**What the task asks**
Please copy the listing that follows exactly, leaving out any pictures.

**Provided data**
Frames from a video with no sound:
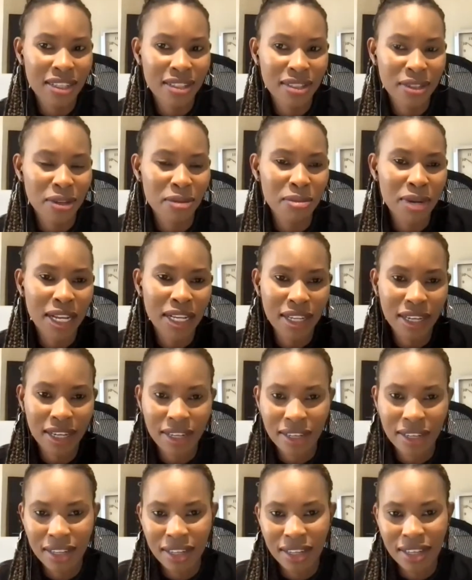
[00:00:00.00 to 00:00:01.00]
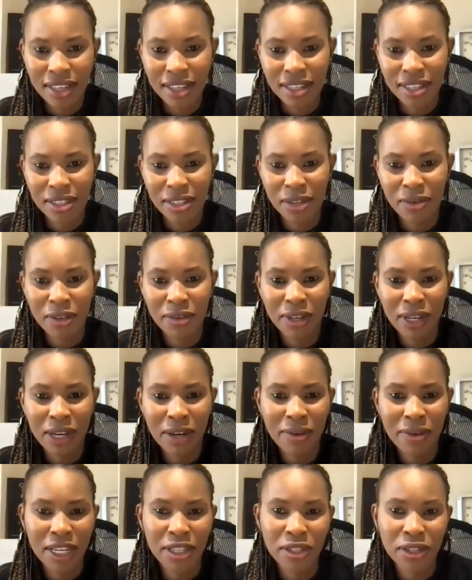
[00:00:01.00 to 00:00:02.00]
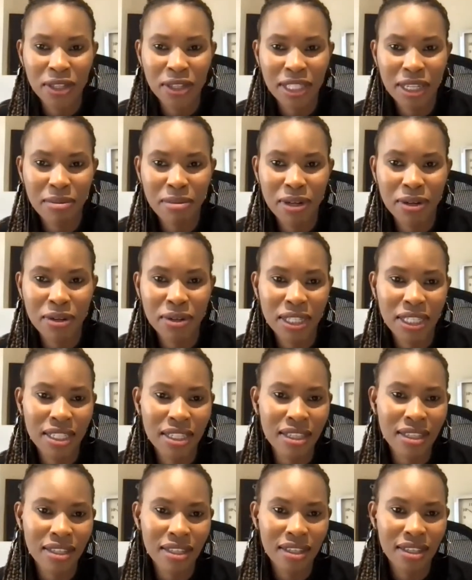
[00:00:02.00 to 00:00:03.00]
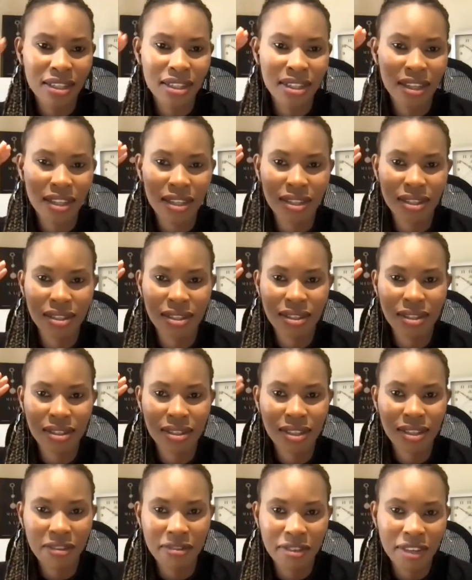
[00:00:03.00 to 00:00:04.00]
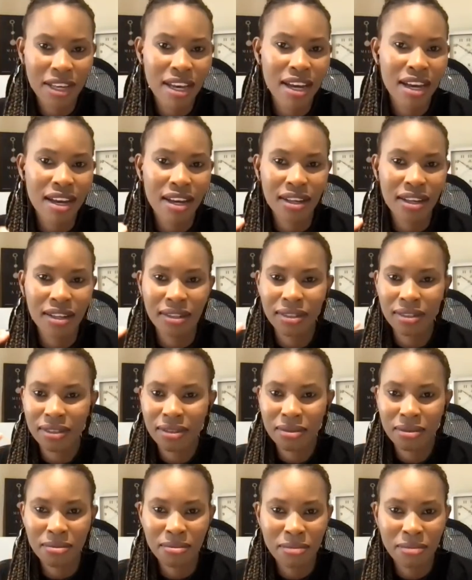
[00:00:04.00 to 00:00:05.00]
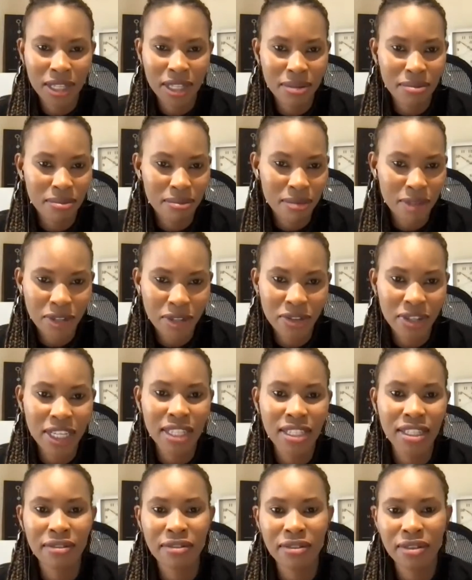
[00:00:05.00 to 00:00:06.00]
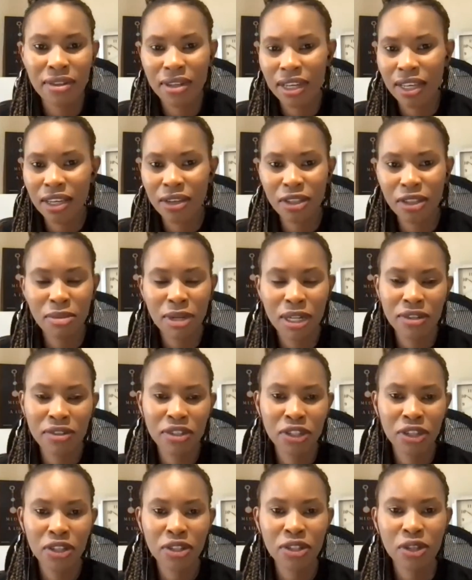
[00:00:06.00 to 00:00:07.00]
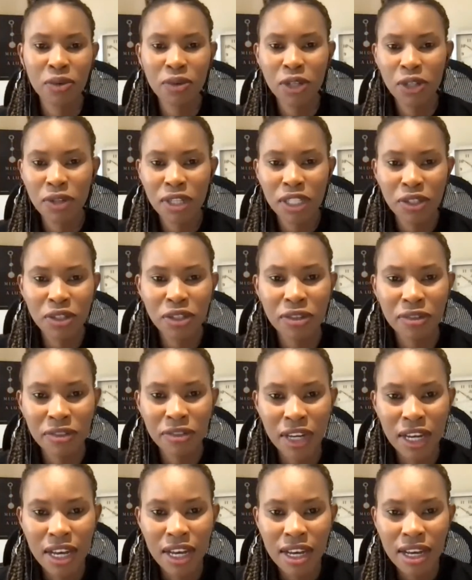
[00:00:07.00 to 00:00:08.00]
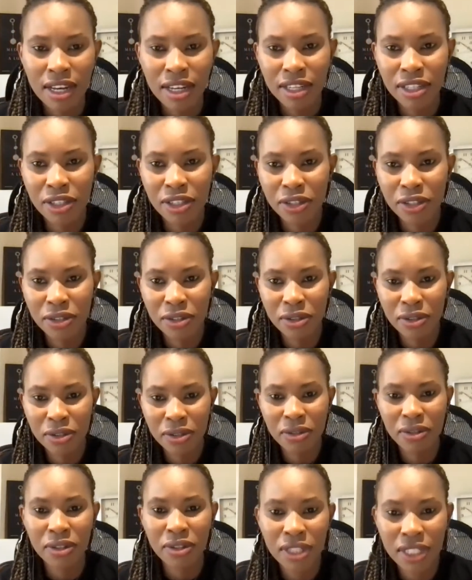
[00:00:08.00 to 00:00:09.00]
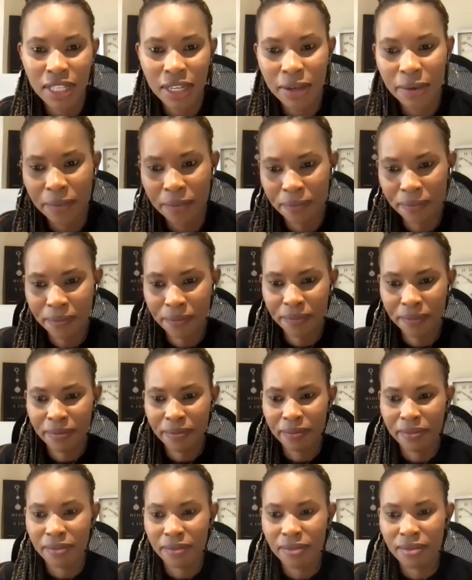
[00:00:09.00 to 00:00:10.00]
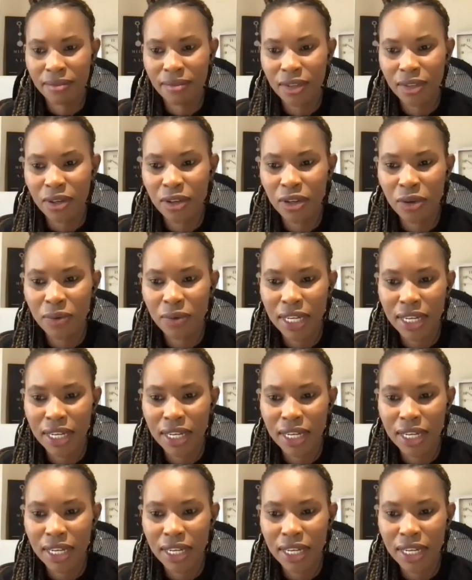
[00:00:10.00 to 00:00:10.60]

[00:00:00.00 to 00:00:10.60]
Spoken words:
in Somalia? So we had talked about the severe, moderate, acute malnutrition. So which ones do you see? Or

**Reply**
Frames from a video with no sound:
[00:00:00.00 to 00:00:01.00]
[00:00:01.00 to 00:00:02.00]
[00:00:02.00 to 00:00:03.00]
[00:00:03.00 to 00:00:04.00]
[00:00:04.00 to 00:00:05.00]
[00:00:05.00 to 00:00:06.00]
[00:00:06.00 to 00:00:07.00]
[00:00:07.00 to 00:00:08.00]
[00:00:08.00 to 00:00:09.00]
[00:00:09.00 to 00:00:10.00]
[00:00:10.00 to 00:00:10.60]

[00:00:00.00 to 00:00:10.60]
Spoken words:
in Somalia? So we had talked about the severe, moderate, acute malnutrition. So which ones do you see? Or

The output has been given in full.